Supreme Court Holds Pharmaceutical Sales Reps Are Exempt Outside Sales Employees
On June 18, 2012, the U.S. Supreme Court issued its long awaited opinion in
Christopher v. Smith Kline Beecham Corp. finding that Pharmaceutical Sales Reps (“PSRs”) were exempt from the overtime requirements of the Fair Labor Standards Act.
The PSRs claimed that they were not within the “outside sales” exemption because their primary duty was not “sales” of the prescription drugs to the ultimate end users (patients). Instead, the PSRs only deliver and explain to doctors the educational and marketing materials for the drugs, rather than making sales.
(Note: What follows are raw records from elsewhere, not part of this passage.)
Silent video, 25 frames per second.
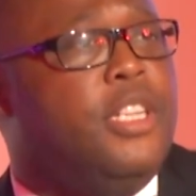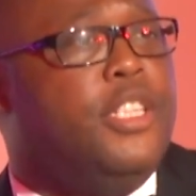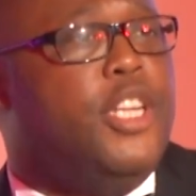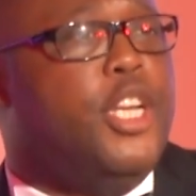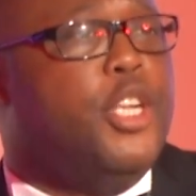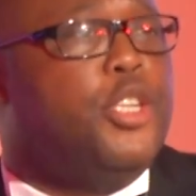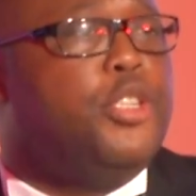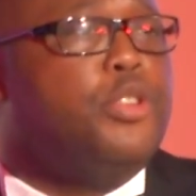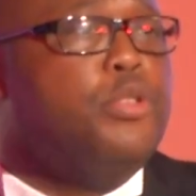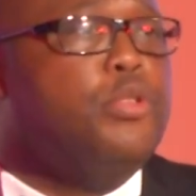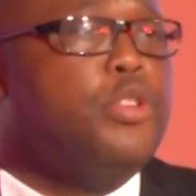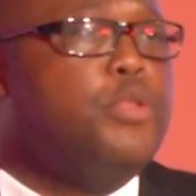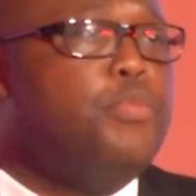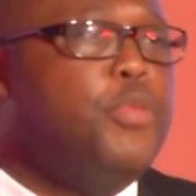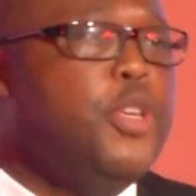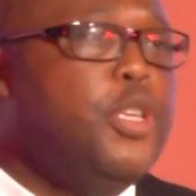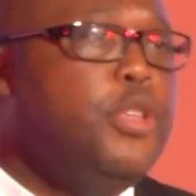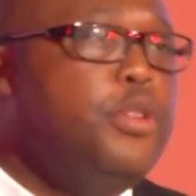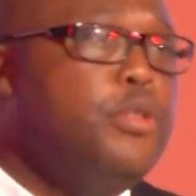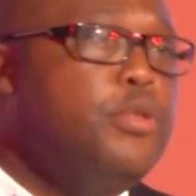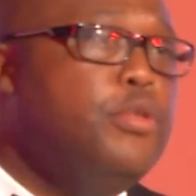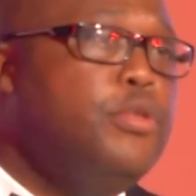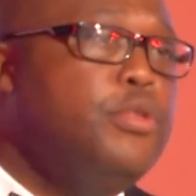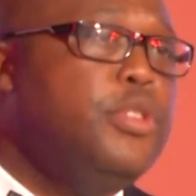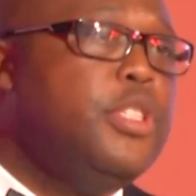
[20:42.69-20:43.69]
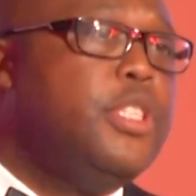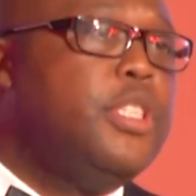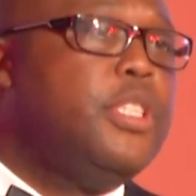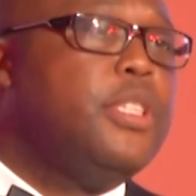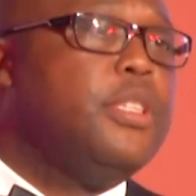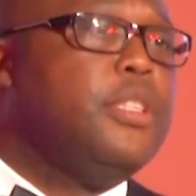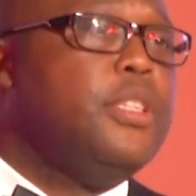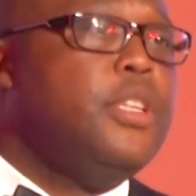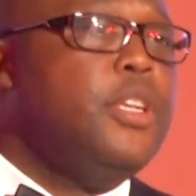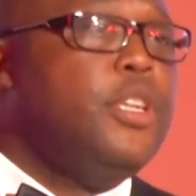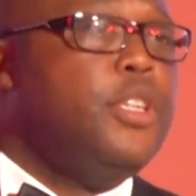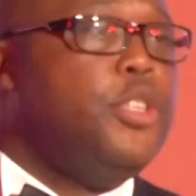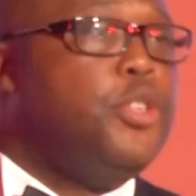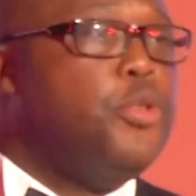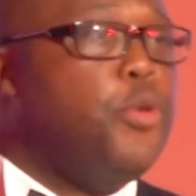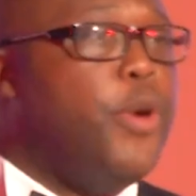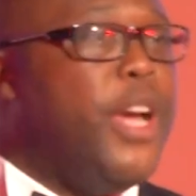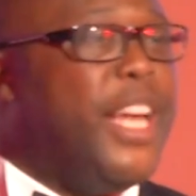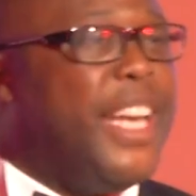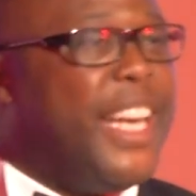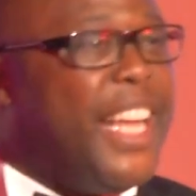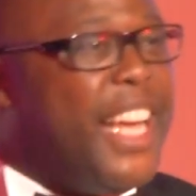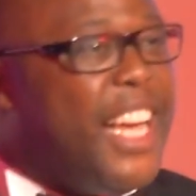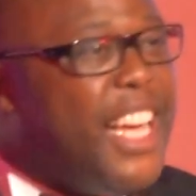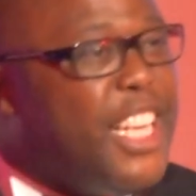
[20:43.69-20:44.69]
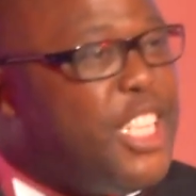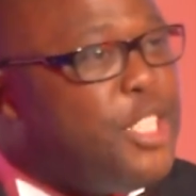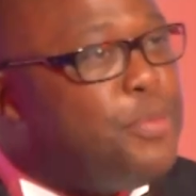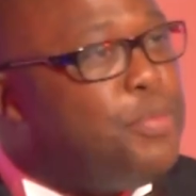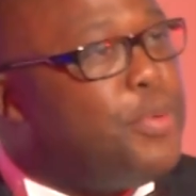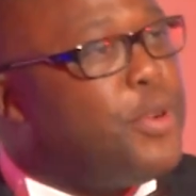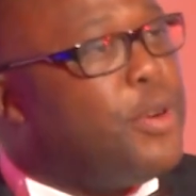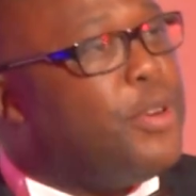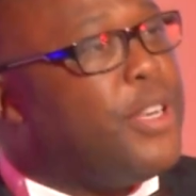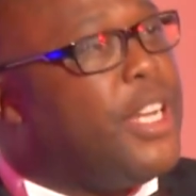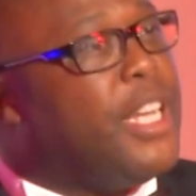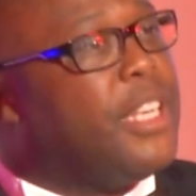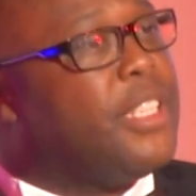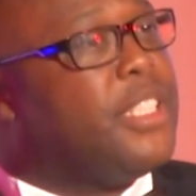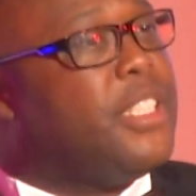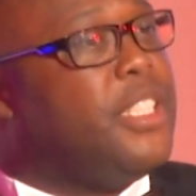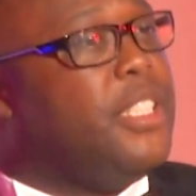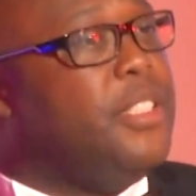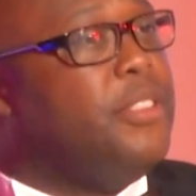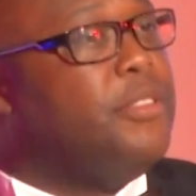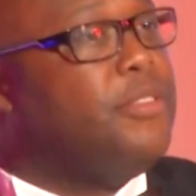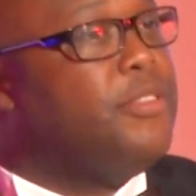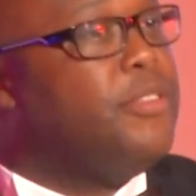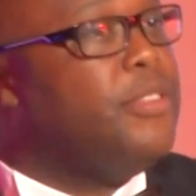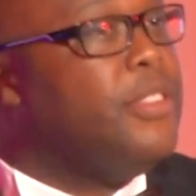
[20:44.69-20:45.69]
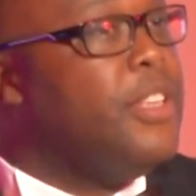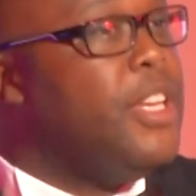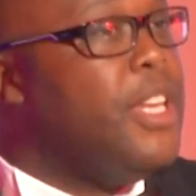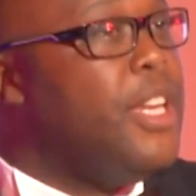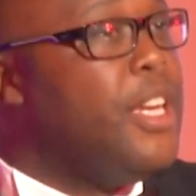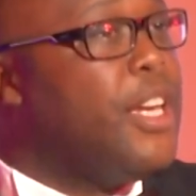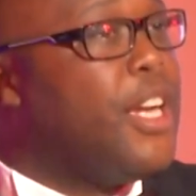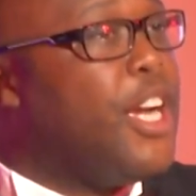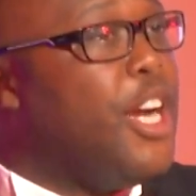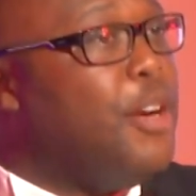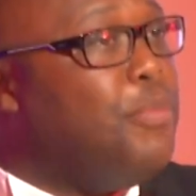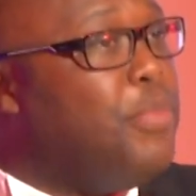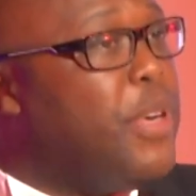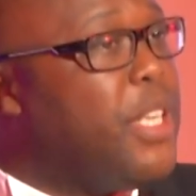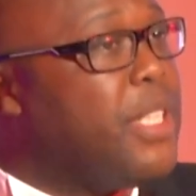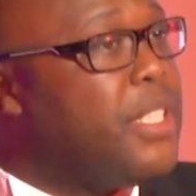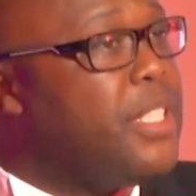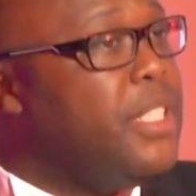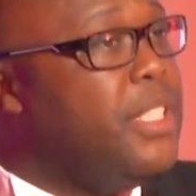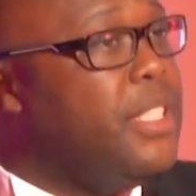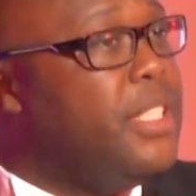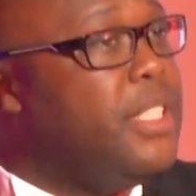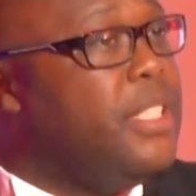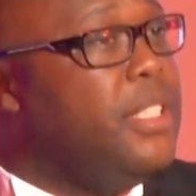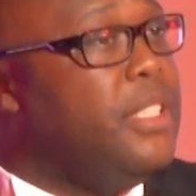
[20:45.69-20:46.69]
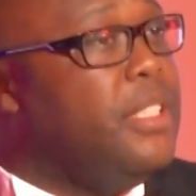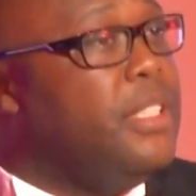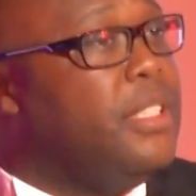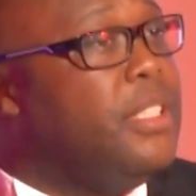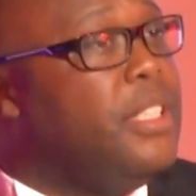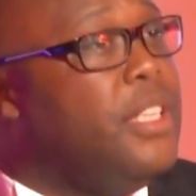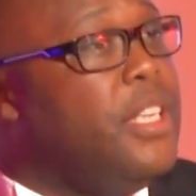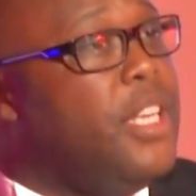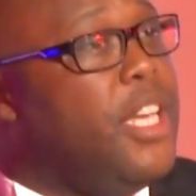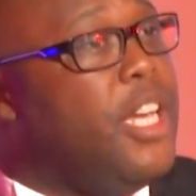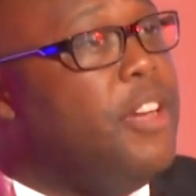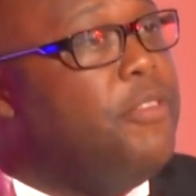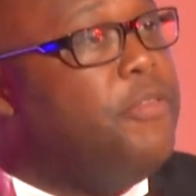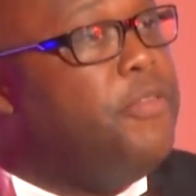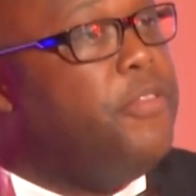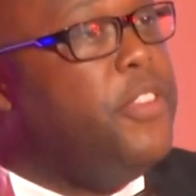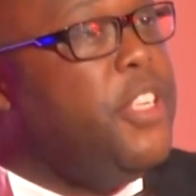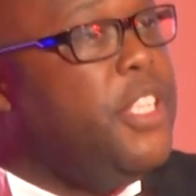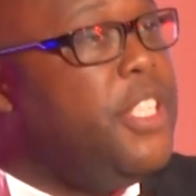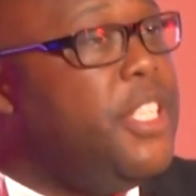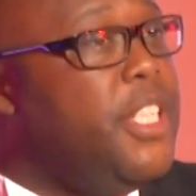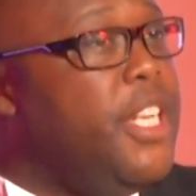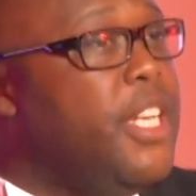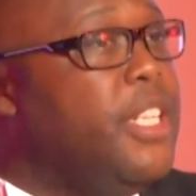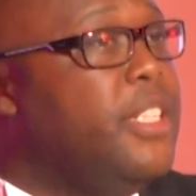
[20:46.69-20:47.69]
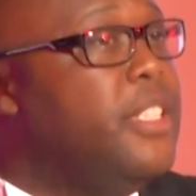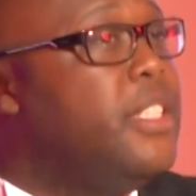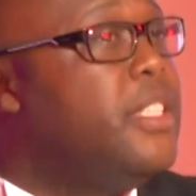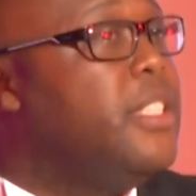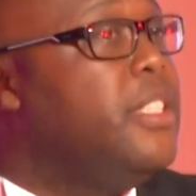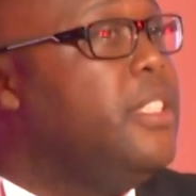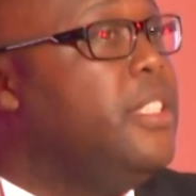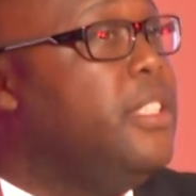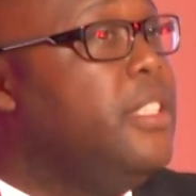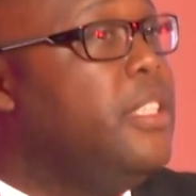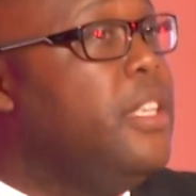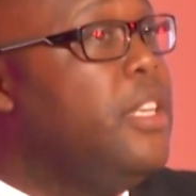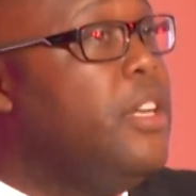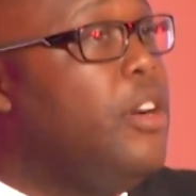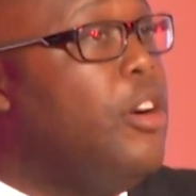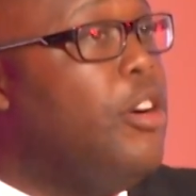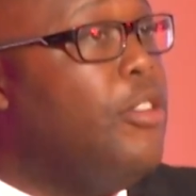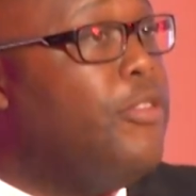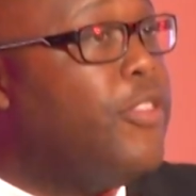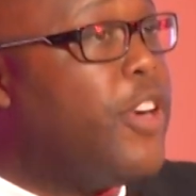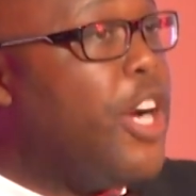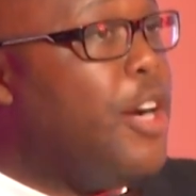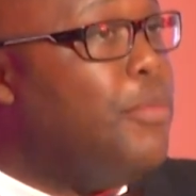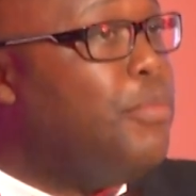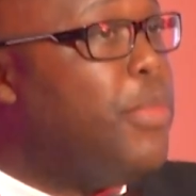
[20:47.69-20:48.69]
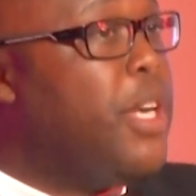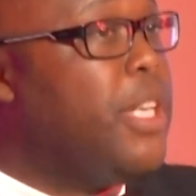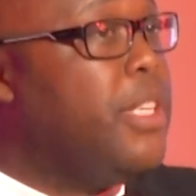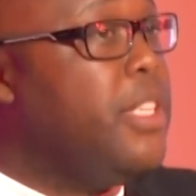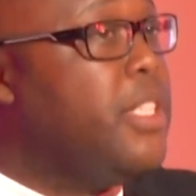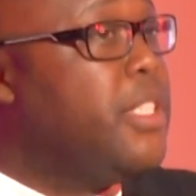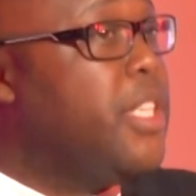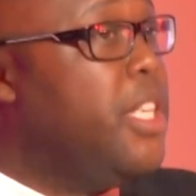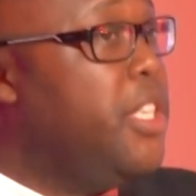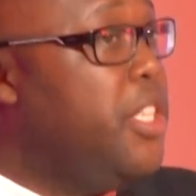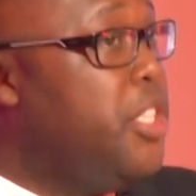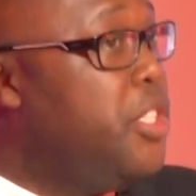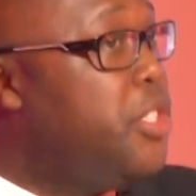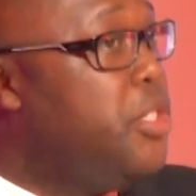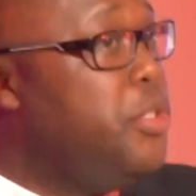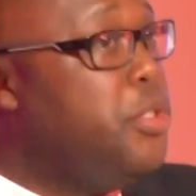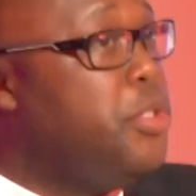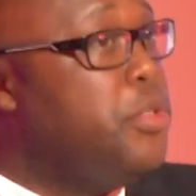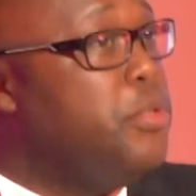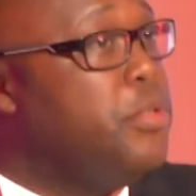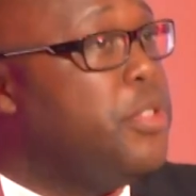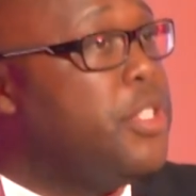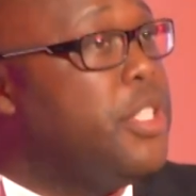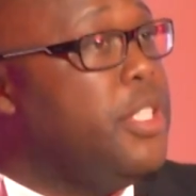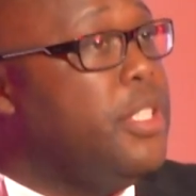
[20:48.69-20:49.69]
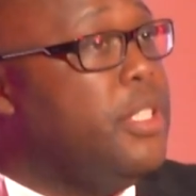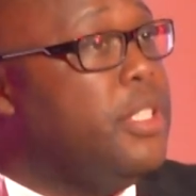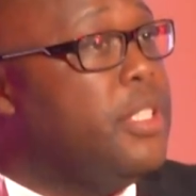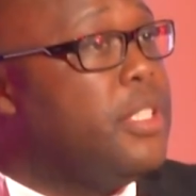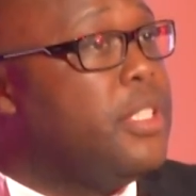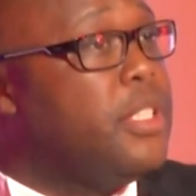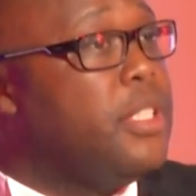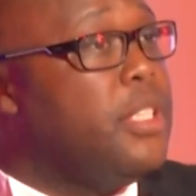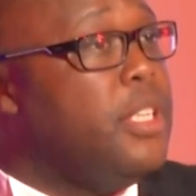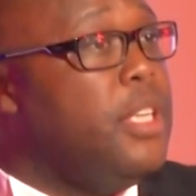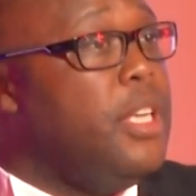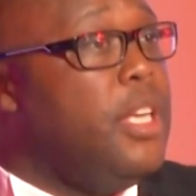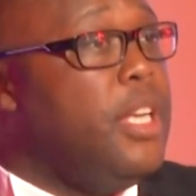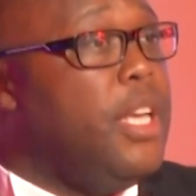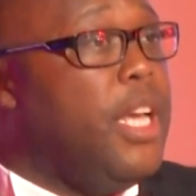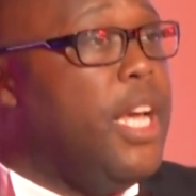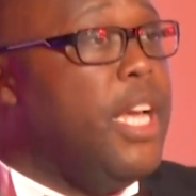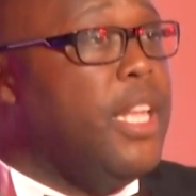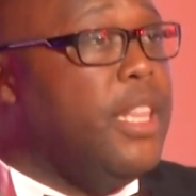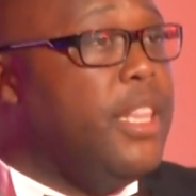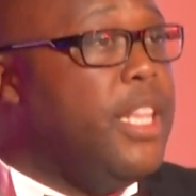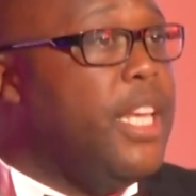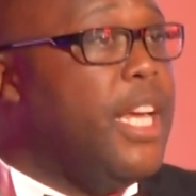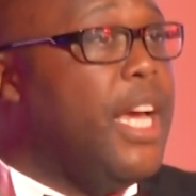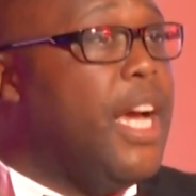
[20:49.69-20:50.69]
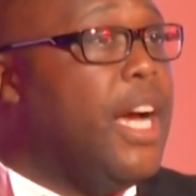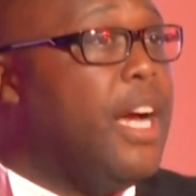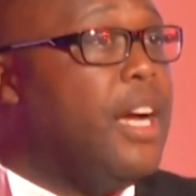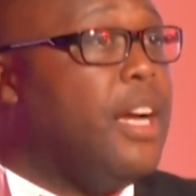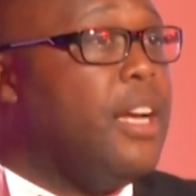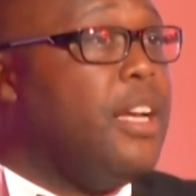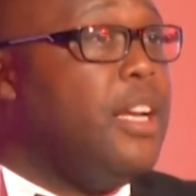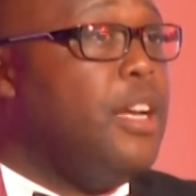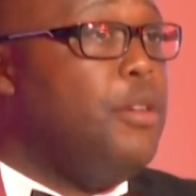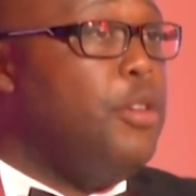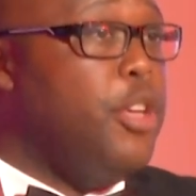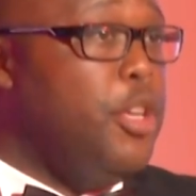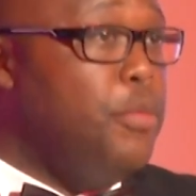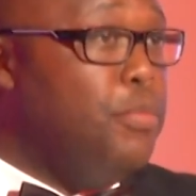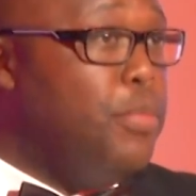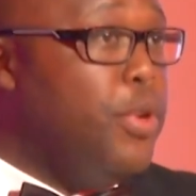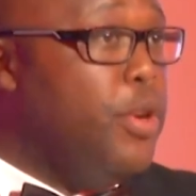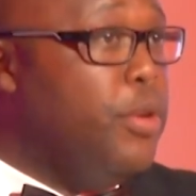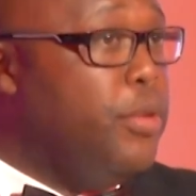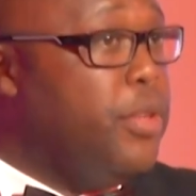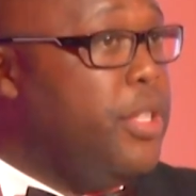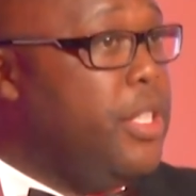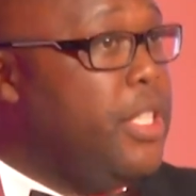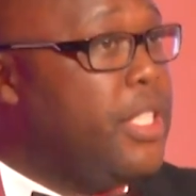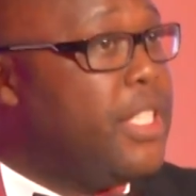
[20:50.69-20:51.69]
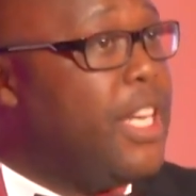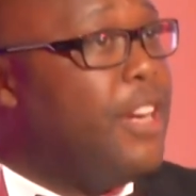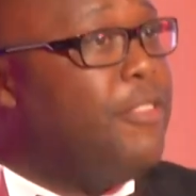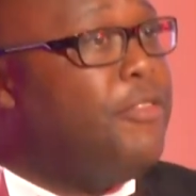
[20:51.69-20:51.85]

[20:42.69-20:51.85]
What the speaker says: they should be used to enhance productive capacity, efficiency of companies and institutions and their employees.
The employer admitted that PSRs were barred by federal law from selling prescription drugs because they were not pharmacists or doctors. However, PSRs engaged in “selling” to physicians who were the “real customers” because doctors are the only people authorized by law to write prescriptions and facilitate sales to the end users. While PSRs did not transfer title of the product to doctors, PSRs’ primary duty was to sell by encouraging physicians to write prescriptions for the company’s products which resulted in sales.
The decision also significantly refuses to defer to the U.S. Department of Labor’s change in position on the outside sales exemption. The DOL had acquiesced to the industry’s treatment of PSRs as exempt for over 70 years, and only in a recent 2009 amicus brief in another Second Circuit
case adopted this more restrictive view of the “outside sales” exemption.
The
Christopher ruling is an important victory for employers in interpreting the “outside sales” exemption in a functional context. This may be applicable to other industries and jobs. It also provides employers a strong precedent for arguing that a new DOL regulatory interpretation is an unfair retroactive imposition of liability that is not due deference by the courts.